When people ask me about leadership, they often expect a story about vision, inspiration, big transformation arcs. I understand why. It is the version of leadership that travels well.
My day-to-day reality is simpler, and tougher. Most of the time, I am not trying to be inspiring. I am trying to keep the organisation coherent while several forces pull it in different directions at the same time.
AI is now an expectation, not a curiosity. Hybrid cloud is no longer a transitional phase, it is the baseline most enterprises live in. Security standards keep rising, regulations keep tightening, budgets remain under pressure, and talent is still difficult to find in the exact places you need it. Add the fact that an international group has strong local leadership and strong local realities, and you quickly understand why leadership in IT is rarely a clean sequence of decisions.
I spend a lot of time on trade-offs. Not because I enjoy complexity for its own sake, but because trade-offs are what the job is made of.
There is the trade-off between speed and control. There is the trade-off between local autonomy and group coherence. There is the trade-off between investing in the future and protecting today’s operational stability. There is the trade-off between internal capability and external acceleration. Most of these trade-offs do not resolve themselves. They require explicit decisions, and they require me to explain the rationale behind them in a way that teams can actually work with.

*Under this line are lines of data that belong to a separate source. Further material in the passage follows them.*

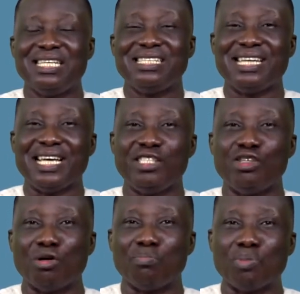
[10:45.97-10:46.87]
then
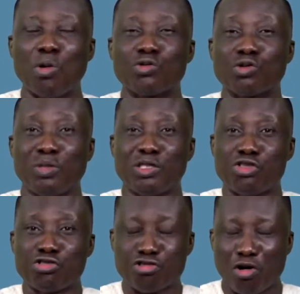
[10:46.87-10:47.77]
your bones will be
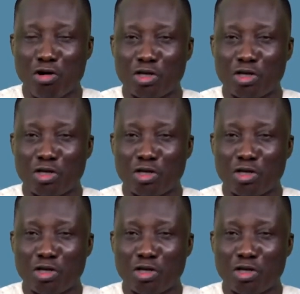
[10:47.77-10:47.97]
strong.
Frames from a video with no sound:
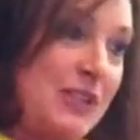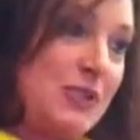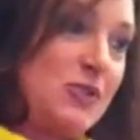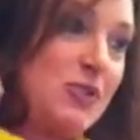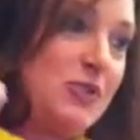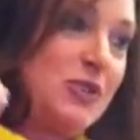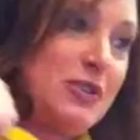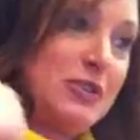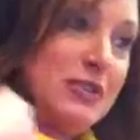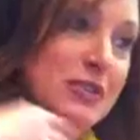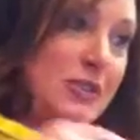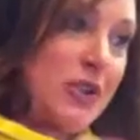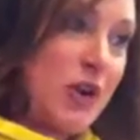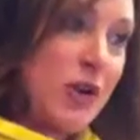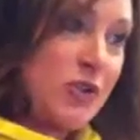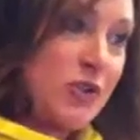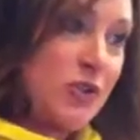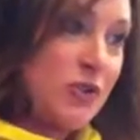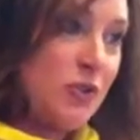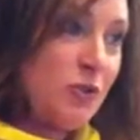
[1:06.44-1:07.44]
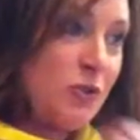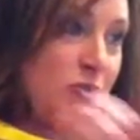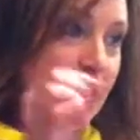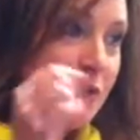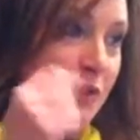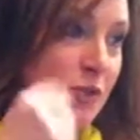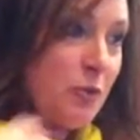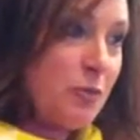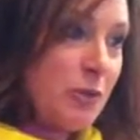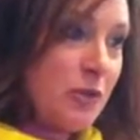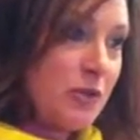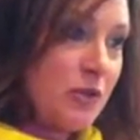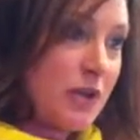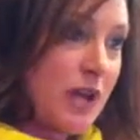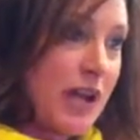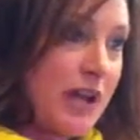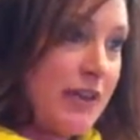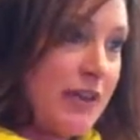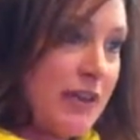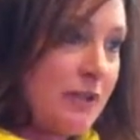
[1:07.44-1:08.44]
that little cartoon, the little Bill
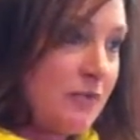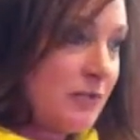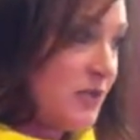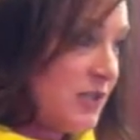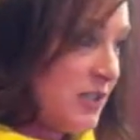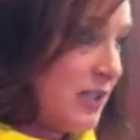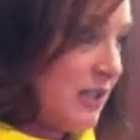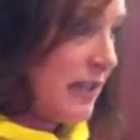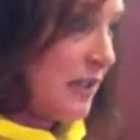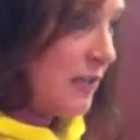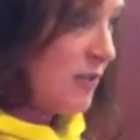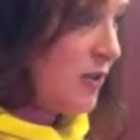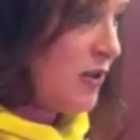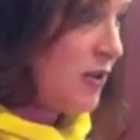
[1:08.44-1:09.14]
guy that sang that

Hybrid cloud is a good example because it is one of those topics where the slogan version of the conversation is useless. In reality, hybrid means distributed responsibility. Data sits in different places. Workloads run across different environments. Vendors change their terms. Security models are layered. Costs are dynamic. The complexity is structural. It does not disappear because someone publishes a framework. If I want the organisation to operate safely and efficiently in that environment, my job is to create an operating model that holds together cost visibility, security posture, data governance, and delivery speed without turning everything into a bureaucratic maze.

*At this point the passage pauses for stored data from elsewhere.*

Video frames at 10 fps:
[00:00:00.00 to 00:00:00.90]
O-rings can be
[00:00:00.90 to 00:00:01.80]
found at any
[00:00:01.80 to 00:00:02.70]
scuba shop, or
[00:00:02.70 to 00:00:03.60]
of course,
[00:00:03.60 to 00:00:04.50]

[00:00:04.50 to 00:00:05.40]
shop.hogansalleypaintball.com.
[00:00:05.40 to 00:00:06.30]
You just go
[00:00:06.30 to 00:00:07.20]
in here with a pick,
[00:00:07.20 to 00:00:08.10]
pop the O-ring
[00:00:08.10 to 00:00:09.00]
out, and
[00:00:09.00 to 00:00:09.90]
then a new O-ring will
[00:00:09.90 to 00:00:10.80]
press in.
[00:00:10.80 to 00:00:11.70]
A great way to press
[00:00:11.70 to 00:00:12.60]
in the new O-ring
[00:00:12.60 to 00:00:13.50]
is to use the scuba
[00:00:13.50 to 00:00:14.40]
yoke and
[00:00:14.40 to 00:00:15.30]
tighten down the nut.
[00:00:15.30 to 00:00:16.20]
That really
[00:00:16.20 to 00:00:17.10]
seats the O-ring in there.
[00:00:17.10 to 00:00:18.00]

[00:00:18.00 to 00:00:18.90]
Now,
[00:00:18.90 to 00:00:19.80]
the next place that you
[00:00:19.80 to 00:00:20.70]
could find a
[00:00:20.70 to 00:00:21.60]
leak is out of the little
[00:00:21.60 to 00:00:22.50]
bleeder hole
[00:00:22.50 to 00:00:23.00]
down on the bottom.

AI adds another layer of pressure, and I think 2026 is the year when the tone changed. The question is no longer whether AI matters. The question is where it creates measurable value and where it creates noise, risk, or distraction. I see the same pattern everywhere. People love pilots because pilots feel fast. Industrialising AI is slower because it forces uncomfortable work on data quality, governance, security, and change management. If I do not protect teams from chasing everything, we end up with a portfolio of half-finished experiments and a credibility problem.
Leadership in this context is mostly discipline. It is deciding what we will scale, what we will stop, and what we will not start yet. It is also building internal capability so that we do not outsource our future by accident. If the organisation wants AI to be a real capability, then my teams must be able to operate it, govern it, improve it, and explain it. That does not happen through announcements. It happens through deliberate investment in skills, in architecture, and in operational routines.
What makes this harder in a Group environment is that my decisions land in different realities. A regional CIO will look at speed, local constraints, client expectations, and the operational impact of a standard. Group leadership will look at risk, cost, resilience, and consistency. Both perspectives are rational. The job is to design standards that protect the backbone and leave enough flexibility for local execution to remain effective.
I have learned to be very explicit about what must be common and what can remain local. Identity and security baselines cannot vary by geography. Core data definitions cannot drift without consequences. Some infrastructure choices must be coherent if we want interoperability. Outside of that, there are areas where local adaptation is legitimate, and pretending otherwise usually creates workarounds that are worse than the variation we were trying to remove.
None of this works without communication that is steady and repeatable. I do not mean constant messaging. I mean the ability to explain the same direction consistently, in plain language, over time. People do not need perfect certainty from leadership. They need coherent reasoning. When decisions change, they need to understand why. When budgets tighten, they need to understand what is protected and what is deferred. When we standardise, they need to understand what problem we are solving and what trade-offs were considered.
If I had to describe leadership in IT in 2026 in one honest line, it would be this. My job is to absorb complexity so the organisation does not fragment under it, translate that complexity into choices people can execute, and keep the whole thing tied to business outcomes that matter beyond IT. There is less theatre in that than in most leadership narratives. There is more repetition, more structure, more uncomfortable prioritisation. There is also a constant effort to work across functions, finance, security, operations, regions, so decisions don’t stay trapped inside the technology bubble.
But that is exactly the point. When it works, IT becomes a transversal force that gives the Group the means to match its ambitions: a backbone that makes growth, resilience, and execution possible.